Выбрать главу

Меня, впрочем, и ловить особо не надо.

Железнодорожный состав Его Императорского Высочества Государя Наследника Цесаревича выглядел, разумеется, куда скромнее императорского поезда – ​всего лишь девять вагонов, из которых два были заняты электростанцией и сверхсовременным узлом связи, включающим радиотелефон и беспроводной факсимильный аппарат, круглые сутки распечатывающий свежие европейские газеты, а еще один приходился на гараж. В остальном же наследник престола Михаил Георгиевич мог похвастаться изрядным аскетизмом – ​сведенный к необходимому минимуму штат прислуги и охраны, скромно отделанные кабинет и столовая, в которых были сделаны сотни фотоснимков «для истории». Впрочем, один вагон для фотографирования с самого первого дня был закрыт. Опочивальня цесаревича с роскошнейшей, совсем не железнодорожного формата кроватью, на которой спокойно поместились бы три преображенца в полном обмундировании, со стенами и потолком, расписанными эротическими сценами в античном и восточном антураже, была сердцем всего поезда. Именно здесь принимались многие судьбоносные для страны решения последнего года. Вот и сегодня государственная политика творилась на шелковой французской простыне. Творилась, прямо скажем, туго и со скрипом.

– Ваше Высочество, – ​фаворитка цесаревича, m-lle Sophie, она же госпожа Аделинг, начинала терять терпение. – ​Есть ценности, которые нельзя подвергать сомнению. Ценности Родины. Ценности семьи. Ценности сословия. Ценности религии, в конце концов! – ​метресса с такой страстью нацелила правый палец вверх, к небесам, что упругие груди колыхнулись в такт эмоциональной жестикуляции.

Полулежащий цесаревич скользнул взглядом по ее фигуре, воздел глаза вверх, чтобы увидеть, куда же указывает перст истины… и наткнулся, разумеется, на чудную картину в стиле Поля Авриля, иллюстрирующую сцену из «Путешествий Синдбада», которую вряд ли можно обнаружить в каком-нибудь академическом издании. Не выдержав, Михаил Георгиевич расхохотался, изрядно смутив госпожу Аделинг. Ее можно было понять – ​проповедовать традиционную мораль в одних чулках, да еще в столь враждебном окружении, конечно, нелегко. Однако она не имела права отступать даже в заведомо невыгодных условиях. Тем более в ситуации, когда наследник императорского престола хочет опрокинуть вековые традиции семейной жизни и престолонаследия.

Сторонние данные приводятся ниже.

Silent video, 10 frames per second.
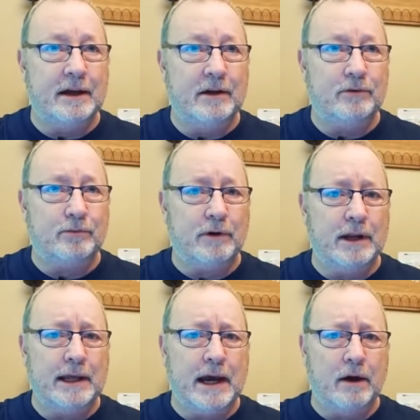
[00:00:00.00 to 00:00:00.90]
is
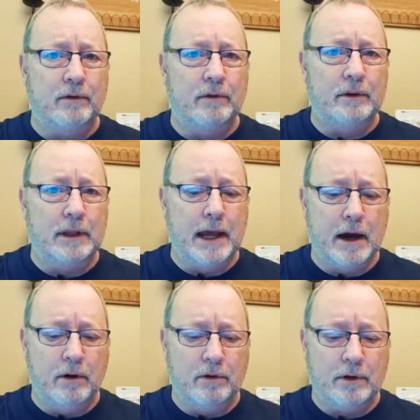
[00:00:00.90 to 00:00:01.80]
running out
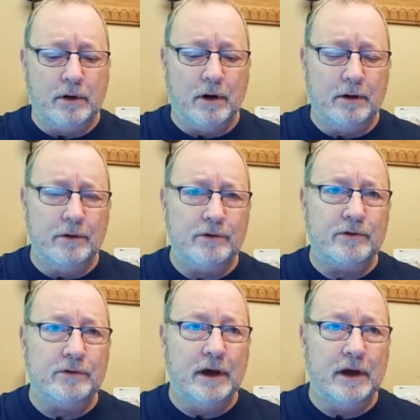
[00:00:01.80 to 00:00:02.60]
now, Carlos.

M-lle Sophie была из того редкого типа метресс, которые являются не только любовницами или фаворитками молодых монархов, не только наперсницами, но и наставницами, в некотором роде даже учительницами жизни. Во всяком случае, она искренне пыталась быть таковой с тех пор, как тринадцатилетний, не по годам развитый мальчишка впервые появился в ее будуаре. К своим обязанностям она относилась с ответственностью горячей русской патриотки и искренней, нелицемерной христианки. С одной стороны, она радовалась, когда после требования дядюшек цесаревича удалить от наследника ставшую ненужной и даже компрометирующей тридцатилетнюю куртизанку Мишель неожиданно показал характер, совсем не соответствующий возрасту. Радовалась, когда он начал обретать самостоятельность и политическую волю, становясь ключевой фигурой в государстве еще при живом отце, слабовольном и жалком алкоголике. Когда же для цесаревича наступил триумфальный, звездный час во время Дарданелльского кризиса – ​не было во всей стране более счастливой женщины. И тем не менее, многое в поведении Мишеля фаворитку коробило. Его цинизм в сакральных вопросах, например. Когда в честь возвращения Константинополя в христианский мир в Москве было решено установить исполинских размеров статую Софии, Премудрости Божией, – ​цесаревич предложил именно ей стать моделью для этого памятника. Михаилу Георгиевичу показалось забавным совпадение имен, и еще он искренне желал таким образом высказать своей Sophie благодарность за годы, проведенные рядом с ним. Возмущению госпожи Аделинг не было предела: подобное кощунство граничило бы с хулой на Духа Святого! Когда же Мишель, искренне не понимающий, в чем дело, стал приводить ей примеры византийских и западноевропейских проституток, бывших моделями для вошедших в историю икон и религиозных полотен, это привело к самой крупной размолвке за все время их знакомства. «Вы можете считать меня падшей женщиной, но у меня есть честь, и есть убеждения» – ​таков был ответ метрессы. Нравственным ориентиром для фаворитки наследника являлась Сонечка Мармеладова, а миссию свою она видела в том, чтобы грехом малым ограждать цесаревича от бездны разврата, вопиющего к небесам.